Fazíamos quilómetros a pé. Éramos magros e belos e sensíveis. Enfrascávamos álcool à medida das nossas ilusões, professávamos uma religião de amor à Arte, às artes todas, mesmo à de viver, mesmo à de dizer. Como todos os religiosos, tínhamos sessões do culto diariamente. Sozinhos e em grupo interagíamos com o ente superior. Havia cerimoniais também: os concertos – como os do Luís Armaestrondo, as exposições – sobretudo na Casa de Serralves – e os filmes do Lumiére e da Sala Bebé. O locais de culto iam variando, dependendo dos dias e dos missais. Um deles era especial. À segunda-feira, depois de emborcados os cafés e os finos, íamos resolutos a pé desde a Boavista a Belmonte (parando por vezes ali no Jardim das Virtudes para revigorar forças e ânimos – o nome do espaço diz tudo). Não havia hora marcada, ou se havia era ignorada, mas era rara a semana em que o grupo de confessos não descia à cave do Pinguim. Não me lembro hoje dos nomes dos evangelistas da poesia que ali celebravam o ritual de dizer poesia. Era-se poesia. Todas as semanas, naquela cave, respirava-se o divino porque se respirava a vida. Reitero que me esqueci do nome dos evangelistas que ali professavam, mas lembro-me que o Papa era Joaquim Castro Caldas. Vénia.

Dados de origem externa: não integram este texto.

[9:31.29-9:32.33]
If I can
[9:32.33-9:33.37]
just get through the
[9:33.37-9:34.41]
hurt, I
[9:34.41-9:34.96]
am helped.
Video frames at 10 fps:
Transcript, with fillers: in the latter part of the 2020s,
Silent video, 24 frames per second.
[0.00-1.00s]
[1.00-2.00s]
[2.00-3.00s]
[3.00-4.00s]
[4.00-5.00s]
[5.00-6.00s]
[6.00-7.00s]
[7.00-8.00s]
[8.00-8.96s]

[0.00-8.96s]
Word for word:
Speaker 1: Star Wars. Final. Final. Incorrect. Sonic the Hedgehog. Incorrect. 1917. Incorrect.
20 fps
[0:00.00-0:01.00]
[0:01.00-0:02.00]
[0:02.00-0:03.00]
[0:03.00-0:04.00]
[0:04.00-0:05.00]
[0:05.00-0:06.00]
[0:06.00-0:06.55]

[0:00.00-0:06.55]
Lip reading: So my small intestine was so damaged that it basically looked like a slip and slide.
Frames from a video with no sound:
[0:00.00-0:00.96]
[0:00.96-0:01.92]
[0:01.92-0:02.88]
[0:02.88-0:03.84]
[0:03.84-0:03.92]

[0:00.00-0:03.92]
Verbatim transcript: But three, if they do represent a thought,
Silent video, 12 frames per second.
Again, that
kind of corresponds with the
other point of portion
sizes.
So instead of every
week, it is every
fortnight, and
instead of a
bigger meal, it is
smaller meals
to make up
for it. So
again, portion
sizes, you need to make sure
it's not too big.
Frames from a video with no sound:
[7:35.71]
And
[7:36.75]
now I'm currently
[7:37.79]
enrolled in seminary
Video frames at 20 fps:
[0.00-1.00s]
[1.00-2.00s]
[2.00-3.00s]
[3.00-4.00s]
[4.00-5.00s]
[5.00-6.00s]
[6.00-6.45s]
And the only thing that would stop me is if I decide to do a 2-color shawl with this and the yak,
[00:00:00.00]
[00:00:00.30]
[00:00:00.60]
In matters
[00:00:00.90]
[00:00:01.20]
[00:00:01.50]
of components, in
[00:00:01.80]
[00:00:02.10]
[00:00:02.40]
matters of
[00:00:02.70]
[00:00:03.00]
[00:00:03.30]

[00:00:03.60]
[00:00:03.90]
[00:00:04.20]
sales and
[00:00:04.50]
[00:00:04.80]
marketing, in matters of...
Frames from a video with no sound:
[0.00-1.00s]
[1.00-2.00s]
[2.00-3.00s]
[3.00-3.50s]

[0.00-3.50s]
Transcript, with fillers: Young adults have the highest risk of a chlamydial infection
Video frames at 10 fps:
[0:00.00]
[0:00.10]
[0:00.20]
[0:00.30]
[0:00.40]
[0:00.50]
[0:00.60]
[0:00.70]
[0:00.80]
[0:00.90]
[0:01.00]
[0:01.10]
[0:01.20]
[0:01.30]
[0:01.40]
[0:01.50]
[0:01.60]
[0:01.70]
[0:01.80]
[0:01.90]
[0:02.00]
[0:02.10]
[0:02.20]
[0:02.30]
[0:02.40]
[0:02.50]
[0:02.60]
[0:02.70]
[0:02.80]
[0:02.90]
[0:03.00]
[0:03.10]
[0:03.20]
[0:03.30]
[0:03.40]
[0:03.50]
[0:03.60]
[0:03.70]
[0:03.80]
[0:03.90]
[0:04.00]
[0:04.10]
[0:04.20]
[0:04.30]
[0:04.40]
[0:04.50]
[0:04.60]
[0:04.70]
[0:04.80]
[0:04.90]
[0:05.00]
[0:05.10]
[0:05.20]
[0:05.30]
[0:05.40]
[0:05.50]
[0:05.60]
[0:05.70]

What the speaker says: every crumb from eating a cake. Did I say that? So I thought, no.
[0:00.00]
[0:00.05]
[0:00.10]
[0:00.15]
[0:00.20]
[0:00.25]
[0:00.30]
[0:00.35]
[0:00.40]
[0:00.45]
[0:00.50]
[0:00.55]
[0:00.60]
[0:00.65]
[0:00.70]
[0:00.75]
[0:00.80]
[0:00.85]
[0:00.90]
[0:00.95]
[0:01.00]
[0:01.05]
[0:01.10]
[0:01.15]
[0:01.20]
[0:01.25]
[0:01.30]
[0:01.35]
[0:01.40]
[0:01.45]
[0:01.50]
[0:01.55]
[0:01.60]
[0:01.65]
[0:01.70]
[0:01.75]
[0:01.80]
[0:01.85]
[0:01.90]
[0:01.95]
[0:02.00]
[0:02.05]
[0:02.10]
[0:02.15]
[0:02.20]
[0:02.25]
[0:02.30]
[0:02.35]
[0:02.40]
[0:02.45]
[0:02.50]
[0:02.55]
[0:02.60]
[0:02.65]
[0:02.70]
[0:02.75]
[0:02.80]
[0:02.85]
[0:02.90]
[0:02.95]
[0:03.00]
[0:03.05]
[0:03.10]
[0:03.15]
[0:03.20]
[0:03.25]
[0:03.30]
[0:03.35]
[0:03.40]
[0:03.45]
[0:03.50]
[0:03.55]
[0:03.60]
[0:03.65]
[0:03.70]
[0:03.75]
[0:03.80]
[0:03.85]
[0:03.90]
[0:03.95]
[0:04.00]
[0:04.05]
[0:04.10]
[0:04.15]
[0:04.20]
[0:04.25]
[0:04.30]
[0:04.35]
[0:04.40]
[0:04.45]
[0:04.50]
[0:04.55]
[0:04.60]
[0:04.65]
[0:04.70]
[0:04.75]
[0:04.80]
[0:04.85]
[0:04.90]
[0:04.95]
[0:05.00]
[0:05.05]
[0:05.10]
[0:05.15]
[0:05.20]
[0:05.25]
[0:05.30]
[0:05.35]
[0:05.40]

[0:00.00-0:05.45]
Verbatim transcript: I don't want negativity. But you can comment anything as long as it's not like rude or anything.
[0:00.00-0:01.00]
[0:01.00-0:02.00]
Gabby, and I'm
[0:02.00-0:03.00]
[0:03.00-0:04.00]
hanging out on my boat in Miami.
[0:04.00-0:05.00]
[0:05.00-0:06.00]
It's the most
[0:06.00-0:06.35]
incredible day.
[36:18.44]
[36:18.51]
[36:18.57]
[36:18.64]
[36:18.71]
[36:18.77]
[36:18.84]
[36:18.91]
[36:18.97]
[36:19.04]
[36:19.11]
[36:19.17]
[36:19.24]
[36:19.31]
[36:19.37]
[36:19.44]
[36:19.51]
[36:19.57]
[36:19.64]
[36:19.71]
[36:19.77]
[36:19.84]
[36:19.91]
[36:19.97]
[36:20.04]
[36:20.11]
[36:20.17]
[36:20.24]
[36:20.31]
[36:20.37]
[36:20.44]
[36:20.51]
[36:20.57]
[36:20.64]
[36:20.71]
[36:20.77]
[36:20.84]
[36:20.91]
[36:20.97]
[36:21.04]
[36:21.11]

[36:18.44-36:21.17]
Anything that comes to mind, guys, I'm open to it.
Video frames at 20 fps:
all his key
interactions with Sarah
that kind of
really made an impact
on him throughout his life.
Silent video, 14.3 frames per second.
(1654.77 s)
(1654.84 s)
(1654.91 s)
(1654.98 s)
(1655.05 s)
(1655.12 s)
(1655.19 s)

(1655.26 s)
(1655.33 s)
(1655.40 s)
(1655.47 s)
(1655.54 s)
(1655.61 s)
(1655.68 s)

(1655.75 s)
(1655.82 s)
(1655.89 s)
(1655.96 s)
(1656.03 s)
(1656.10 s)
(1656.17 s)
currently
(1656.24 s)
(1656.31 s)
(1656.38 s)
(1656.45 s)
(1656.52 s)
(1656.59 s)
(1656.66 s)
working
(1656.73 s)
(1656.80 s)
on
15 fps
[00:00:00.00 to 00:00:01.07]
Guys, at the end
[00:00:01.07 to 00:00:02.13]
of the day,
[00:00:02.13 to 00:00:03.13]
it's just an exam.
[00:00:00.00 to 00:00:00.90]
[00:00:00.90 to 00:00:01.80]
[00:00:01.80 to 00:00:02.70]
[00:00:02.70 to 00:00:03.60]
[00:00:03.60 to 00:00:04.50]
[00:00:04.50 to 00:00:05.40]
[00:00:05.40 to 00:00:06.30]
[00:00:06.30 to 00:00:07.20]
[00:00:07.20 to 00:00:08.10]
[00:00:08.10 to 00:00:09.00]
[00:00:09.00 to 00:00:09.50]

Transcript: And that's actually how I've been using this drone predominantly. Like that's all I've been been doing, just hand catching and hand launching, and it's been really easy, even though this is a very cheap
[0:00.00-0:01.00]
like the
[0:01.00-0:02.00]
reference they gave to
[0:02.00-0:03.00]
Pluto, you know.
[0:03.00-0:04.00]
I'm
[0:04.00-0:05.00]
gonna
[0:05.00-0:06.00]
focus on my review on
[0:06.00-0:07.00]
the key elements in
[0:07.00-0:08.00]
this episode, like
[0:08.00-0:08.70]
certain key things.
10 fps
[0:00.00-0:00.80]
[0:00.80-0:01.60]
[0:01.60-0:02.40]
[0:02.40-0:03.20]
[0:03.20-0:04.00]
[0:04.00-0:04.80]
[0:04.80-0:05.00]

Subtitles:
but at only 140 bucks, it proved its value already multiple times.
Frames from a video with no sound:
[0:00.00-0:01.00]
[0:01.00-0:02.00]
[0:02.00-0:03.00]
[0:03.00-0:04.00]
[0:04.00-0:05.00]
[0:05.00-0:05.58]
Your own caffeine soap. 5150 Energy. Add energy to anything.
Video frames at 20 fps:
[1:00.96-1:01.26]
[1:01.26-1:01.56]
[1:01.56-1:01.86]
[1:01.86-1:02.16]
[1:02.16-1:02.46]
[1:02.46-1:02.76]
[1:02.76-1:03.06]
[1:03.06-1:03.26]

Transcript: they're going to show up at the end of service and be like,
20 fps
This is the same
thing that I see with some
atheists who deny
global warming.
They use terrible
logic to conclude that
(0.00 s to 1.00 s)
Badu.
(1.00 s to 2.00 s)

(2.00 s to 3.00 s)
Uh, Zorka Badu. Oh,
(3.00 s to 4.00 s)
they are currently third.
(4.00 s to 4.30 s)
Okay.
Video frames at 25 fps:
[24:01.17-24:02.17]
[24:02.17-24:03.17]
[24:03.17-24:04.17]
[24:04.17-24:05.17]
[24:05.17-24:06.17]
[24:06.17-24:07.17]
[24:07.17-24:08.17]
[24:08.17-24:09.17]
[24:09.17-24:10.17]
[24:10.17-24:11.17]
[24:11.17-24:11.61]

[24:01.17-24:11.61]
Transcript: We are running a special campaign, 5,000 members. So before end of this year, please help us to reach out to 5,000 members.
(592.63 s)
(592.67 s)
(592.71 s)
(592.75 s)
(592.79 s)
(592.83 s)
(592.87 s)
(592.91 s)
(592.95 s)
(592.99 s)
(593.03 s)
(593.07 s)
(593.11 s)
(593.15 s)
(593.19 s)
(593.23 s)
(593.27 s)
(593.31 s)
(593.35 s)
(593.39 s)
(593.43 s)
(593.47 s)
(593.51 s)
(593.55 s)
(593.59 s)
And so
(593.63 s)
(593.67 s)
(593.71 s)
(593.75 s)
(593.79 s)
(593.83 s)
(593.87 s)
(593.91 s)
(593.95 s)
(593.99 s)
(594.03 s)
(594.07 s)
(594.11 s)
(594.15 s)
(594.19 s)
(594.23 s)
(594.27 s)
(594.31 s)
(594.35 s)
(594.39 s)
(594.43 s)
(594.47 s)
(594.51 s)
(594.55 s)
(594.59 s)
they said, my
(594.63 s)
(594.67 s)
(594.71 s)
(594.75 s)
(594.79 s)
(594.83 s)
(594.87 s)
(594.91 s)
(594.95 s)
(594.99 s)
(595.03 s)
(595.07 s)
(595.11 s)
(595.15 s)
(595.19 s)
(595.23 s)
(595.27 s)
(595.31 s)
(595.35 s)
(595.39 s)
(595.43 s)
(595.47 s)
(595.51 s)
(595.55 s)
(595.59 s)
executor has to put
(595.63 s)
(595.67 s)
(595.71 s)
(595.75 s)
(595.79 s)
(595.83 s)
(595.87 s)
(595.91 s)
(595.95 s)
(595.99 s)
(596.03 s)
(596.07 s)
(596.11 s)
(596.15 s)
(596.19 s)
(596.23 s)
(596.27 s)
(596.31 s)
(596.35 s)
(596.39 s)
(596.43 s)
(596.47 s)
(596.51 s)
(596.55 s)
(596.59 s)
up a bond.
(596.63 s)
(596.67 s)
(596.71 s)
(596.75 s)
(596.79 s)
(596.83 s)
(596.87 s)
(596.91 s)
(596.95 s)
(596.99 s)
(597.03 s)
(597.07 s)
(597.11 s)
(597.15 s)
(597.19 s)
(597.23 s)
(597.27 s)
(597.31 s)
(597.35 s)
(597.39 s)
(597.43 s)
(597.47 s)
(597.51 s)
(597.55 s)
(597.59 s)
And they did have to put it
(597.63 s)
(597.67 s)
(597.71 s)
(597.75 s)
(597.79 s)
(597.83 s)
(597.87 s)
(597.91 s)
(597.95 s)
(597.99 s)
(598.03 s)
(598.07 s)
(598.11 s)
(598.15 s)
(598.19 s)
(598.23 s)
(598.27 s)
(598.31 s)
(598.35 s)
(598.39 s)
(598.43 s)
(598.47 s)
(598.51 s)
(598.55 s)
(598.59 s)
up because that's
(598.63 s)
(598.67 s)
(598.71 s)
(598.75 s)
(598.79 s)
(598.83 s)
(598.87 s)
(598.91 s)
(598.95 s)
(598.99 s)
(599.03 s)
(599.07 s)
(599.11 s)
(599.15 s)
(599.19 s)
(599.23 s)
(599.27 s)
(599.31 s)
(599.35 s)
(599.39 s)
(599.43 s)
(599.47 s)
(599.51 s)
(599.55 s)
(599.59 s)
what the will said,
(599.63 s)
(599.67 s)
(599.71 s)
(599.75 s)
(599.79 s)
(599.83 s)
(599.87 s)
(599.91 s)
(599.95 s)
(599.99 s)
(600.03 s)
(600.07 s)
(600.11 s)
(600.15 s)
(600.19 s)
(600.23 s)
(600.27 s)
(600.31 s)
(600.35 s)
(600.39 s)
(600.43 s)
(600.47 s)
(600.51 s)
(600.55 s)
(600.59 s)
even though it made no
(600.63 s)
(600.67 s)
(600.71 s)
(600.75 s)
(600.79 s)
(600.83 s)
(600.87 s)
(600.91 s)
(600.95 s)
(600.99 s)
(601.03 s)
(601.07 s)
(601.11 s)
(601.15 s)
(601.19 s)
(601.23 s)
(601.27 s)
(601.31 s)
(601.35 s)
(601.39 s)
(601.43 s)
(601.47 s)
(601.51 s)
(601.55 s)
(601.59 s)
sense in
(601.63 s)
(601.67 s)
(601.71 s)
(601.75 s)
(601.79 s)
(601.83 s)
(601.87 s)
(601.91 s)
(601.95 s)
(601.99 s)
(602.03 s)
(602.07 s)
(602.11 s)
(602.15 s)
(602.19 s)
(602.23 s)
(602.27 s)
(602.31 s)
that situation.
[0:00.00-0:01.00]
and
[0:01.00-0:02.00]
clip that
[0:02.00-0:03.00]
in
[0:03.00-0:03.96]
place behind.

Hoje, o Rui Spranger e o Paulo decidiram celebrar os vinte anos de poesia na cave do Pinguim. Convidando o Joaquim. Obrigado.
Mais: a memória de Carlos Araújo Alves; a descoberta de poesias; "a maioria sentava-se no chão ou nos degraus da escadaria de acesso"; "um dos mais intensos animadores verbais das nossas noites";
1 comentário:
Fil, o teu post está muito bonito e emocionou-me bastante. Infelizmente não conheci o Pinguim nessa altura, mas é bom poder ler um pouco estas memórias de um tempo tão especial.